Austen's humour and wit indulge this book throughout, particularly in her descriptions of how the less likeable amongst her characters, such as Fanny Dashwood. You can't help but laugh at the brilliance of comedy aspects of this novel.

Sense and Sensibility projects the dependence of single women and the difficulties of inheritance laws are central to the plot- Mrs Dashwood and her daughters inheriting hardly anything due to the eldest son of Mr Dashwood, John Dashwood who inherited all and was expected to give the Miss Dashwood's a share too. Much to the dislike of Fanny Dashwood, wife of John who persuades her husband to cast off Mrs Dashwood and her daughters. Women were expected to find rich husbands to support them, even if the women were richer than their partners- the husband would inherit all her wealth. 

I can't help but think how frustrating and unjust it must have been to live in such a society where women were oppressed and expected to do as what they were told! I think I would be cast aside if I were to live in Austen's day, I would be a lost cause if I were told what to do accordingly haha!

Its not just about the financial aspects that shine through in this novel, the relationships between sisters, mothers, children and friends. Its this that holds the novel together, just imagine a coffee shop and a small gathering of women gossiping about their lives. Got it? Well take a thought back and replace the coffee shop with a country house dinner party with dancing and music- you're in Austen world! These gatherings are important and the beginning of romantic pairings, and with reference to the title the relationships differ depending on the characters approach to life is.

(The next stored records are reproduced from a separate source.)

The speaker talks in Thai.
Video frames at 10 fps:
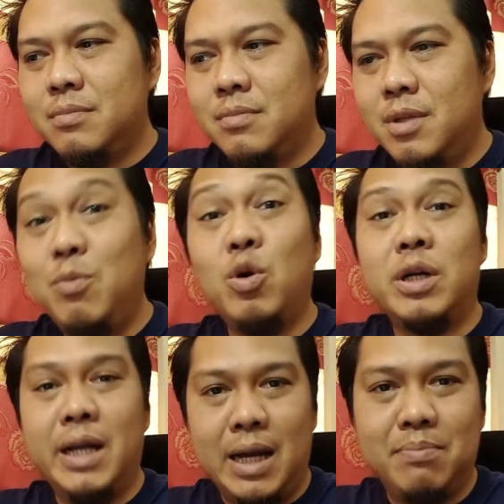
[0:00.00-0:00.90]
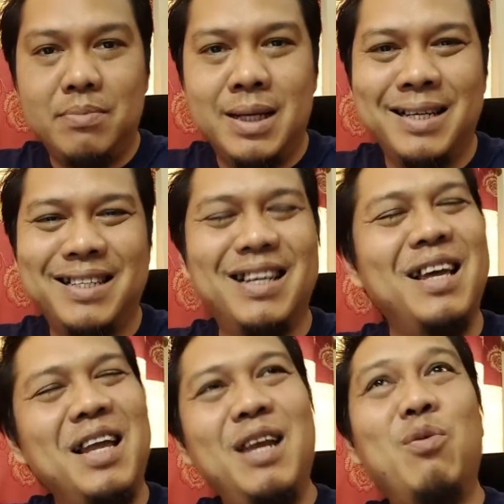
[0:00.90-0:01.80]
นิมนต์นะครับ
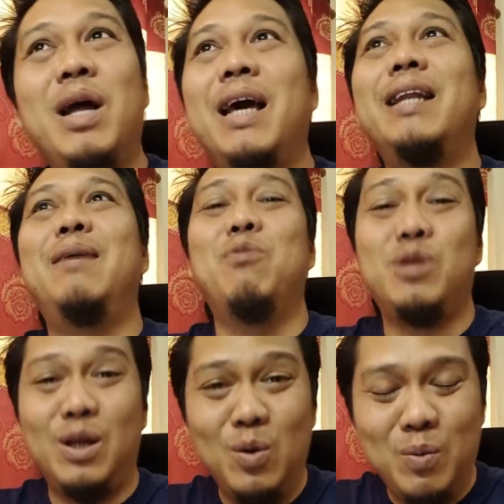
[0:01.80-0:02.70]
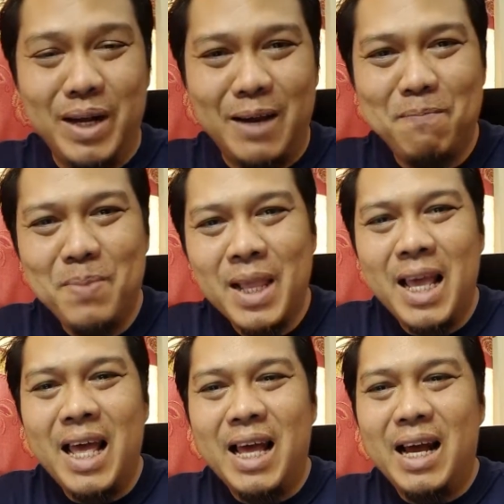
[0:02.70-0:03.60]
เรียกว่าอะไรที่พูดตะลูปนะครับ
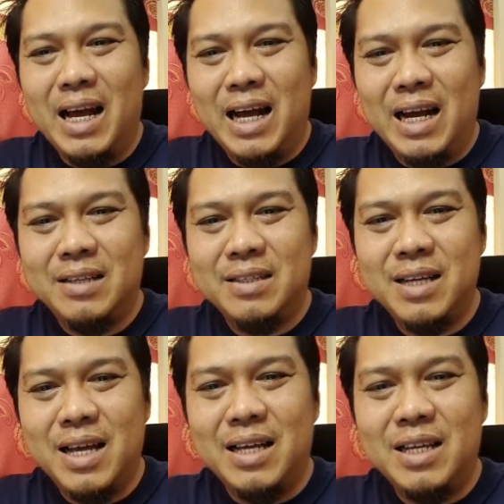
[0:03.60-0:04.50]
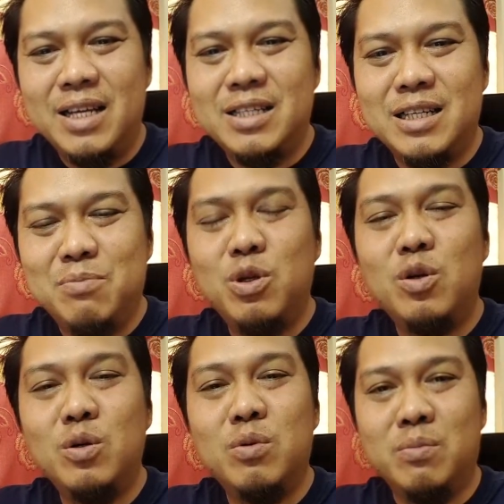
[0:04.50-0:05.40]
อ่าเชิญพุทธ
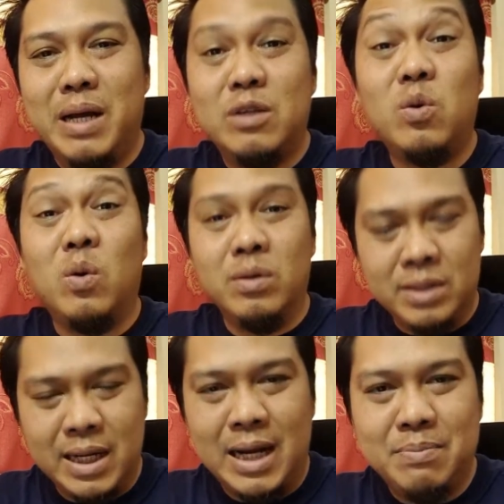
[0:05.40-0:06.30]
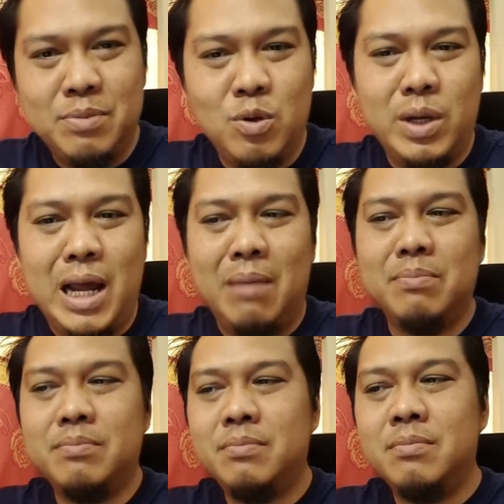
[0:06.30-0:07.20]
รูปลงมาส่งนะครับส่ง
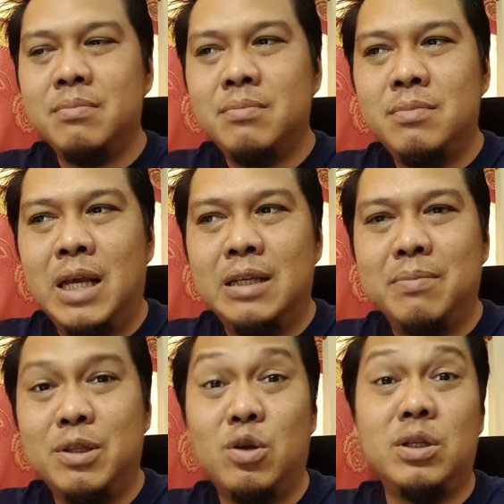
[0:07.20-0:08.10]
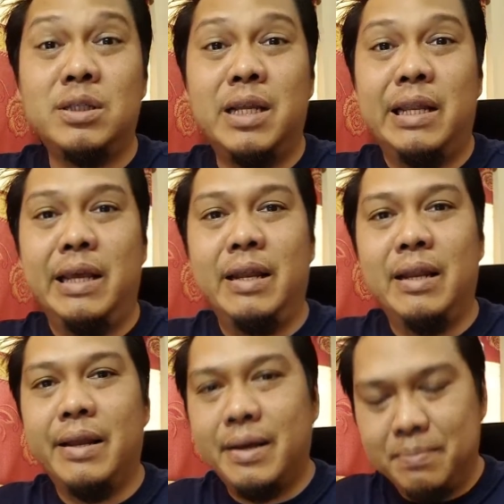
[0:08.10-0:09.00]
น้ำ น่าจะเป็นตอนเย็
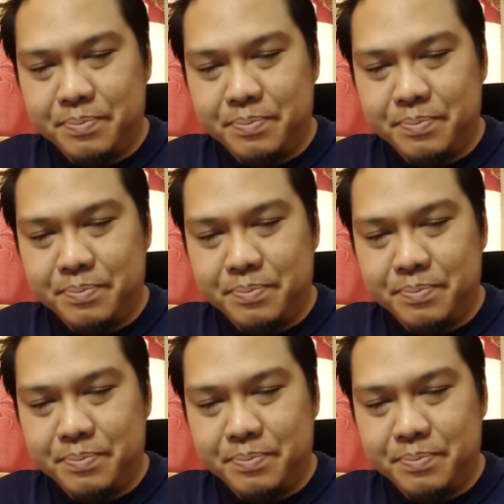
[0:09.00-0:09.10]
นๆนะครับ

In my opinion the romantic pairings aren't quite as "ship"worthy as I thought I might find them, I did however adore Marianne as a character. Full of spirit and her "in the moment" approach to life, despite heartache I feel that she experienced much more than Elinor. Elinor being much more reserved with her feelings towards Edward and keeping herself in line, brought through a much more sensible approach. I think a mix of these two women and there's a great balance to which I don't think anyone can be for that matter. I felt for Colonel Brandon as he was conveyed as quite the perfect gentlemen, the man you wish for but find more excitement with the naughty Mr Willougbhy! 

I feel that the financial theme of the book was much more forward than the romance side of things. The novel revolved around money and it seemed that most of the time the love developed because of a person's income- which I guess at the time was how it was. Without money life would have been very difficult and your social pride damaged. 

Overall I adored this novel, its so well rounded and what I loved most was that everything came together in the end. Austen is such a wonderful author and I simply can't wait to read the favourite of her works- Pride and Prejudice. Mr Darcy I'm coming to get you!